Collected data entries
:::
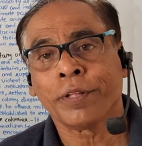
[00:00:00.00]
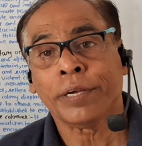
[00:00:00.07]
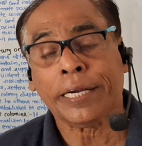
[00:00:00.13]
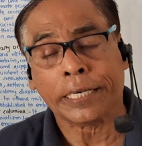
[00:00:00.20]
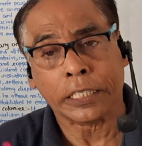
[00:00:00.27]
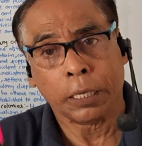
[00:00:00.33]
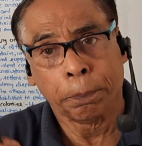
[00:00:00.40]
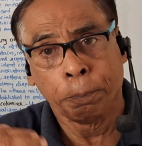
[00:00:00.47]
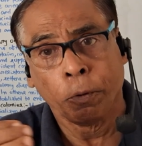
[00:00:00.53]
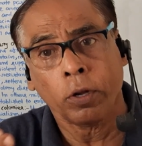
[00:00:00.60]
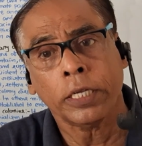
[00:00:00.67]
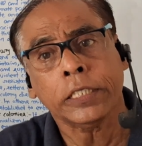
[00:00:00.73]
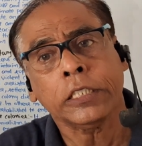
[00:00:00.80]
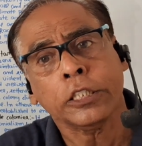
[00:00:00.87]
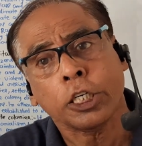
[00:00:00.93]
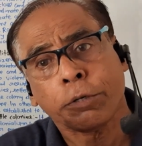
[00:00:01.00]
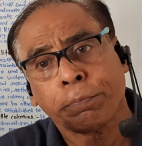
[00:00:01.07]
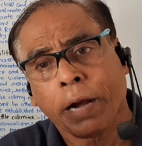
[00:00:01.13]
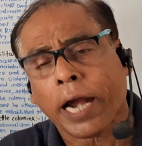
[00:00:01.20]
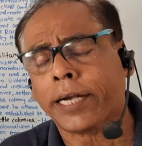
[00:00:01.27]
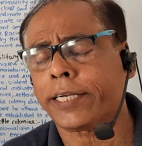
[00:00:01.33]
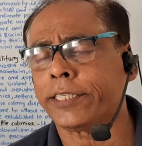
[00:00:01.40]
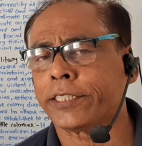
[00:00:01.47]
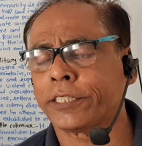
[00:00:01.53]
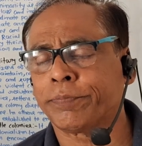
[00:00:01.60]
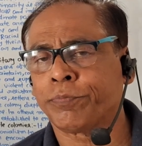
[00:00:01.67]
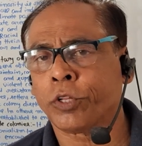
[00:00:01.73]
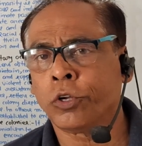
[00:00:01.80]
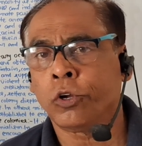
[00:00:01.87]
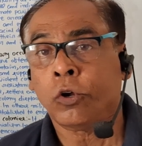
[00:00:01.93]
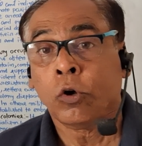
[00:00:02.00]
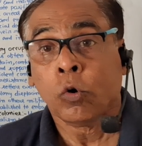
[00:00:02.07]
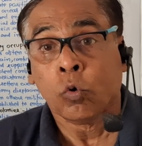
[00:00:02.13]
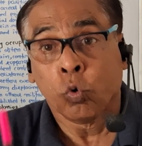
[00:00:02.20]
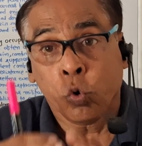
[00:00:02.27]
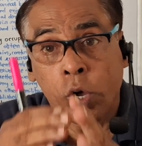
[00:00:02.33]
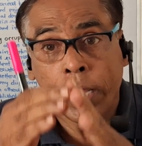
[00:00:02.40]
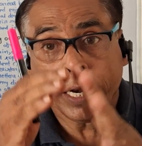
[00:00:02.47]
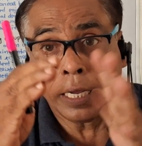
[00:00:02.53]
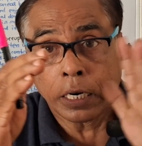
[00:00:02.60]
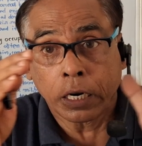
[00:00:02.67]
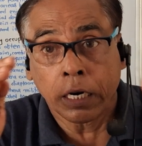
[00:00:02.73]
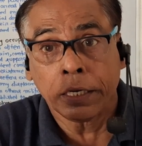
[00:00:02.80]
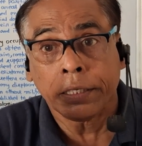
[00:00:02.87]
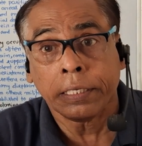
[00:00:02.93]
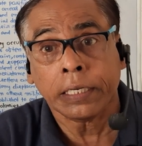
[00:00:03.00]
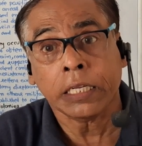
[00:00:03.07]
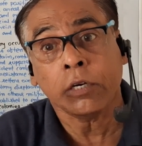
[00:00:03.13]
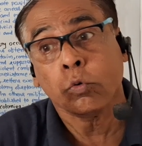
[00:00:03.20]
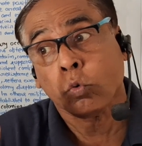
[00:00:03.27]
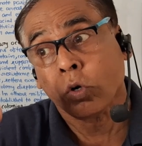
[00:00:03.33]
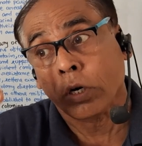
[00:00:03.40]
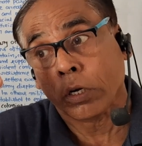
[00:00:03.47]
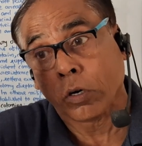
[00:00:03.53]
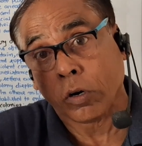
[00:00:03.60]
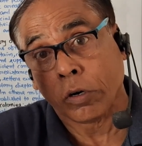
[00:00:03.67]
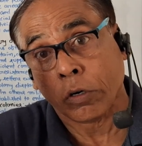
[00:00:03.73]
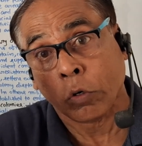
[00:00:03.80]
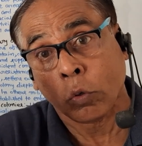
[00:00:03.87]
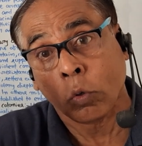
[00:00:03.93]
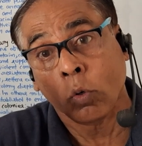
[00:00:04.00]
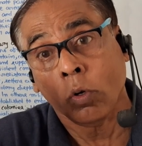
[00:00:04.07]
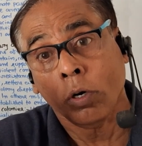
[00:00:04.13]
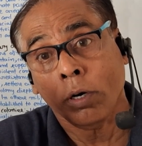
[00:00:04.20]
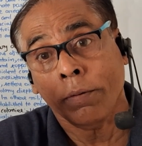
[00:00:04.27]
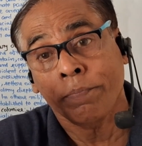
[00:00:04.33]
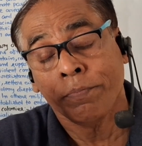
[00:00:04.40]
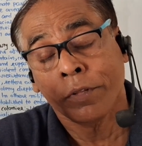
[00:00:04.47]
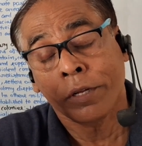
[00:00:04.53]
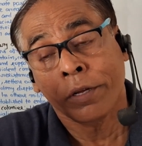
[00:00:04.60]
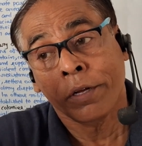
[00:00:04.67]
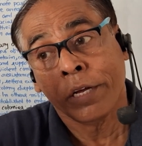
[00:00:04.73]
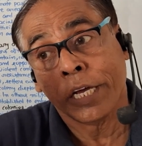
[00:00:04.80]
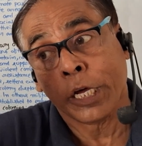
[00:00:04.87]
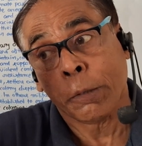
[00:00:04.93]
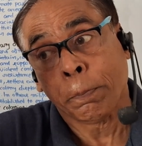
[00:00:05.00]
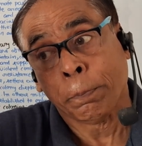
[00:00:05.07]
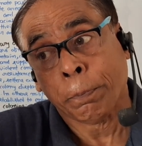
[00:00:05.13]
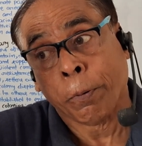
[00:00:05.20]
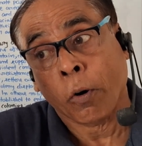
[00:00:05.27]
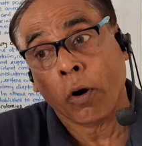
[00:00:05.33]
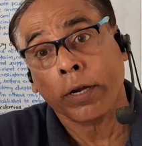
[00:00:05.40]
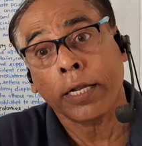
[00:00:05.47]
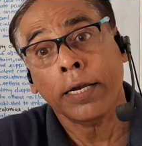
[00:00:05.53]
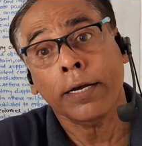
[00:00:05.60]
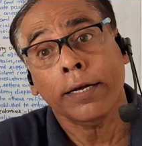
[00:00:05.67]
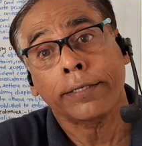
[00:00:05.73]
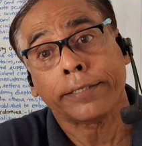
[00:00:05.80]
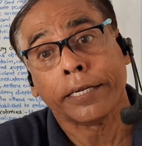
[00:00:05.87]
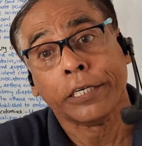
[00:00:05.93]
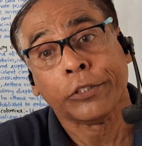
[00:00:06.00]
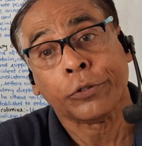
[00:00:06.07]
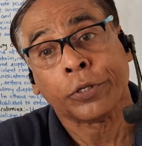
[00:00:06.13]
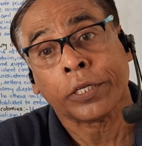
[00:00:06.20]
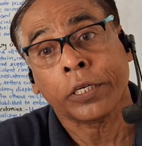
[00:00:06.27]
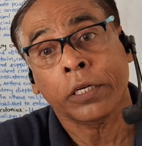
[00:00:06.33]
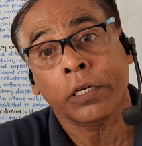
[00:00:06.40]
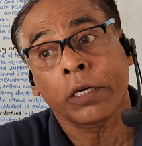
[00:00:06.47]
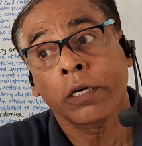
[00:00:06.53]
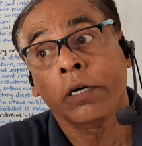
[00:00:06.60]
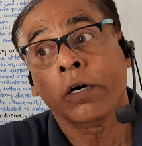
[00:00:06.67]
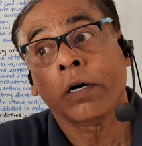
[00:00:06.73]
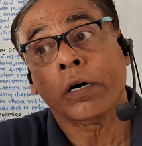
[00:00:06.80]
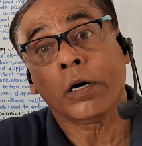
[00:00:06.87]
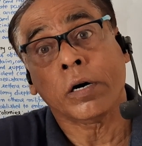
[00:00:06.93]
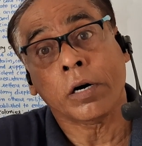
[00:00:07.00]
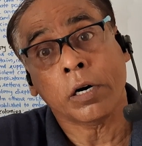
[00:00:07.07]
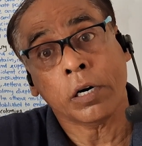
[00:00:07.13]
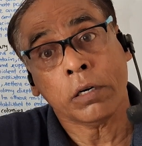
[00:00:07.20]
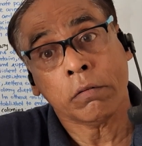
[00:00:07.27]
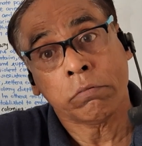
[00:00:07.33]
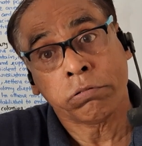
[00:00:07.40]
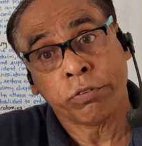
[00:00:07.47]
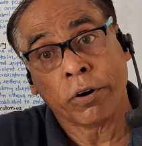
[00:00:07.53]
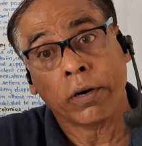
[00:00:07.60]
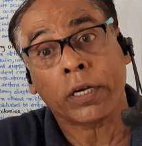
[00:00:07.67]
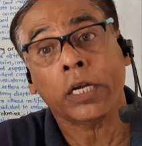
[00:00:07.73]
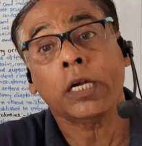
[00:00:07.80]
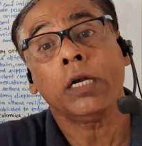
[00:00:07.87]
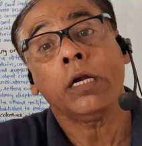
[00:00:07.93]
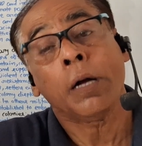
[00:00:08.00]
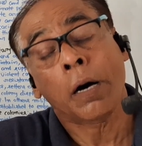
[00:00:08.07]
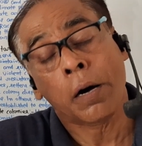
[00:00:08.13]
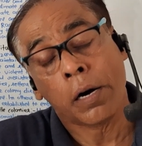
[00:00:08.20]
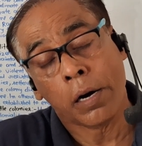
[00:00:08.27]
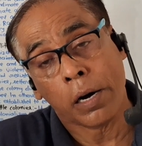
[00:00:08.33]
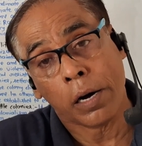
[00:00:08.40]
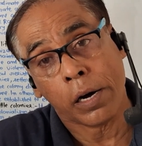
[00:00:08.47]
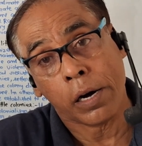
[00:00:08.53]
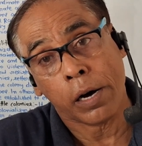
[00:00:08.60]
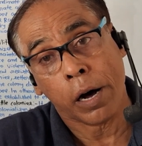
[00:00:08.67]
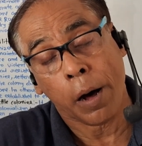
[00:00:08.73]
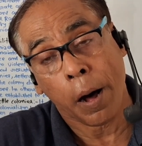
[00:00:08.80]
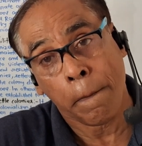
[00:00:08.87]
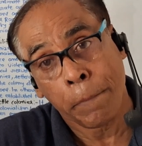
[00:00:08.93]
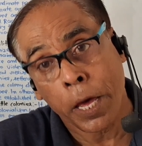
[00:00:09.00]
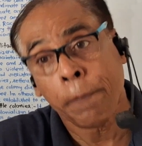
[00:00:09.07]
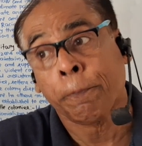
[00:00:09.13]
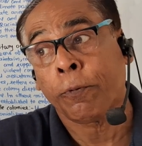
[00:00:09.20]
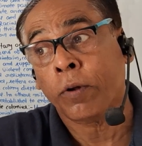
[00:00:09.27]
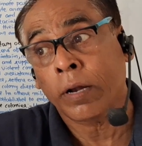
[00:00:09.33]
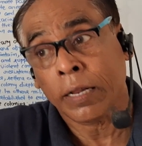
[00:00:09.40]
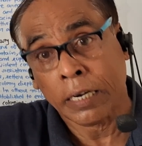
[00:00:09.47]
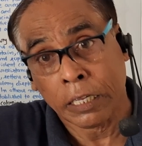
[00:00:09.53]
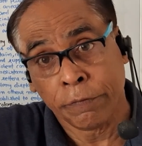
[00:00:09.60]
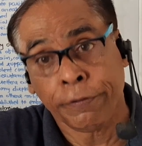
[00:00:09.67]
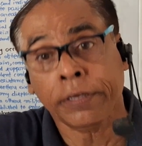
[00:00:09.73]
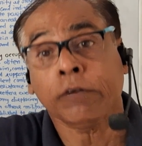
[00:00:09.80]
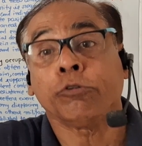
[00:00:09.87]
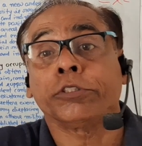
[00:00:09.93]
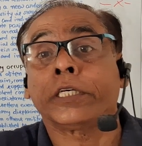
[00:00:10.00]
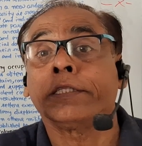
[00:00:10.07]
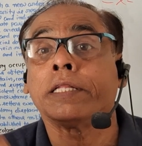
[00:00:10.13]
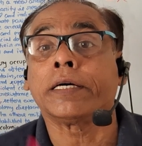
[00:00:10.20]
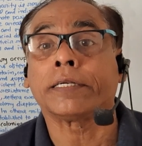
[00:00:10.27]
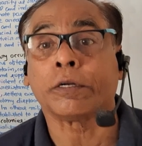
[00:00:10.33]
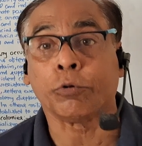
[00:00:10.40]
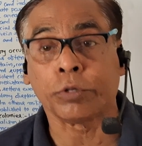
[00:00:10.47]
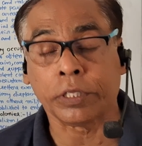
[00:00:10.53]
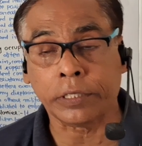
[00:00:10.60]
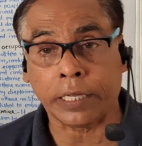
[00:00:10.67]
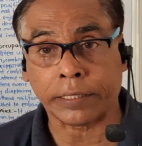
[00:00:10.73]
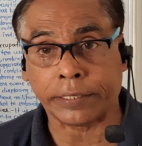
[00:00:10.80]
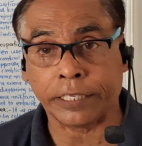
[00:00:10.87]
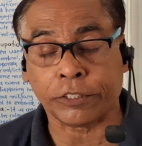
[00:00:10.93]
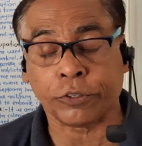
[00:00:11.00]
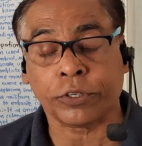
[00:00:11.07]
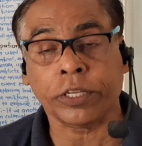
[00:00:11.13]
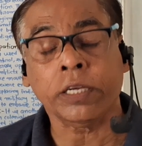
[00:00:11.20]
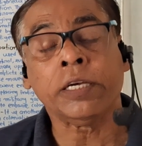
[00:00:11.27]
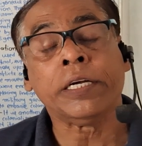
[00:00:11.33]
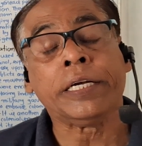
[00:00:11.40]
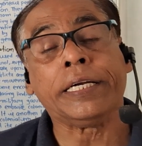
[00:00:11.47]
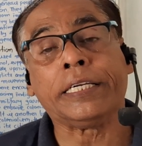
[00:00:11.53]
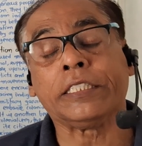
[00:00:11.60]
it is a policy or practice where a country will control a foreign territory or foreign people living within that territory. It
:::
## Prompt
Repeat the records word for word and drop any pictures.

## Exercise answer
[00:00:00.00]
[00:00:00.07]
[00:00:00.13]
[00:00:00.20]
[00:00:00.27]
[00:00:00.33]
[00:00:00.40]
[00:00:00.47]
[00:00:00.53]
[00:00:00.60]
[00:00:00.67]
[00:00:00.73]
[00:00:00.80]
[00:00:00.87]
[00:00:00.93]
[00:00:01.00]
[00:00:01.07]
[00:00:01.13]
[00:00:01.20]
[00:00:01.27]
[00:00:01.33]
[00:00:01.40]
[00:00:01.47]
[00:00:01.53]
[00:00:01.60]
[00:00:01.67]
[00:00:01.73]
[00:00:01.80]
[00:00:01.87]
[00:00:01.93]
[00:00:02.00]
[00:00:02.07]
[00:00:02.13]
[00:00:02.20]
[00:00:02.27]
[00:00:02.33]
[00:00:02.40]
[00:00:02.47]
[00:00:02.53]
[00:00:02.60]
[00:00:02.67]
[00:00:02.73]
[00:00:02.80]
[00:00:02.87]
[00:00:02.93]
[00:00:03.00]
[00:00:03.07]
[00:00:03.13]
[00:00:03.20]
[00:00:03.27]
[00:00:03.33]
[00:00:03.40]
[00:00:03.47]
[00:00:03.53]
[00:00:03.60]
[00:00:03.67]
[00:00:03.73]
[00:00:03.80]
[00:00:03.87]
[00:00:03.93]
[00:00:04.00]
[00:00:04.07]
[00:00:04.13]
[00:00:04.20]
[00:00:04.27]
[00:00:04.33]
[00:00:04.40]
[00:00:04.47]
[00:00:04.53]
[00:00:04.60]
[00:00:04.67]
[00:00:04.73]
[00:00:04.80]
[00:00:04.87]
[00:00:04.93]
[00:00:05.00]
[00:00:05.07]
[00:00:05.13]
[00:00:05.20]
[00:00:05.27]
[00:00:05.33]
[00:00:05.40]
[00:00:05.47]
[00:00:05.53]
[00:00:05.60]
[00:00:05.67]
[00:00:05.73]
[00:00:05.80]
[00:00:05.87]
[00:00:05.93]
[00:00:06.00]
[00:00:06.07]
[00:00:06.13]
[00:00:06.20]
[00:00:06.27]
[00:00:06.33]
[00:00:06.40]
[00:00:06.47]
[00:00:06.53]
[00:00:06.60]
[00:00:06.67]
[00:00:06.73]
[00:00:06.80]
[00:00:06.87]
[00:00:06.93]
[00:00:07.00]
[00:00:07.07]
[00:00:07.13]
[00:00:07.20]
[00:00:07.27]
[00:00:07.33]
[00:00:07.40]
[00:00:07.47]
[00:00:07.53]
[00:00:07.60]
[00:00:07.67]
[00:00:07.73]
[00:00:07.80]
[00:00:07.87]
[00:00:07.93]
[00:00:08.00]
[00:00:08.07]
[00:00:08.13]
[00:00:08.20]
[00:00:08.27]
[00:00:08.33]
[00:00:08.40]
[00:00:08.47]
[00:00:08.53]
[00:00:08.60]
[00:00:08.67]
[00:00:08.73]
[00:00:08.80]
[00:00:08.87]
[00:00:08.93]
[00:00:09.00]
[00:00:09.07]
[00:00:09.13]
[00:00:09.20]
[00:00:09.27]
[00:00:09.33]
[00:00:09.40]
[00:00:09.47]
[00:00:09.53]
[00:00:09.60]
[00:00:09.67]
[00:00:09.73]
[00:00:09.80]
[00:00:09.87]
[00:00:09.93]
[00:00:10.00]
[00:00:10.07]
[00:00:10.13]
[00:00:10.20]
[00:00:10.27]
[00:00:10.33]
[00:00:10.40]
[00:00:10.47]
[00:00:10.53]
[00:00:10.60]
[00:00:10.67]
[00:00:10.73]
[00:00:10.80]
[00:00:10.87]
[00:00:10.93]
[00:00:11.00]
[00:00:11.07]
[00:00:11.13]
[00:00:11.20]
[00:00:11.27]
[00:00:11.33]
[00:00:11.40]
[00:00:11.47]
[00:00:11.53]
[00:00:11.60]
it is a policy or practice where a country will control a foreign territory or foreign people living within that territory. It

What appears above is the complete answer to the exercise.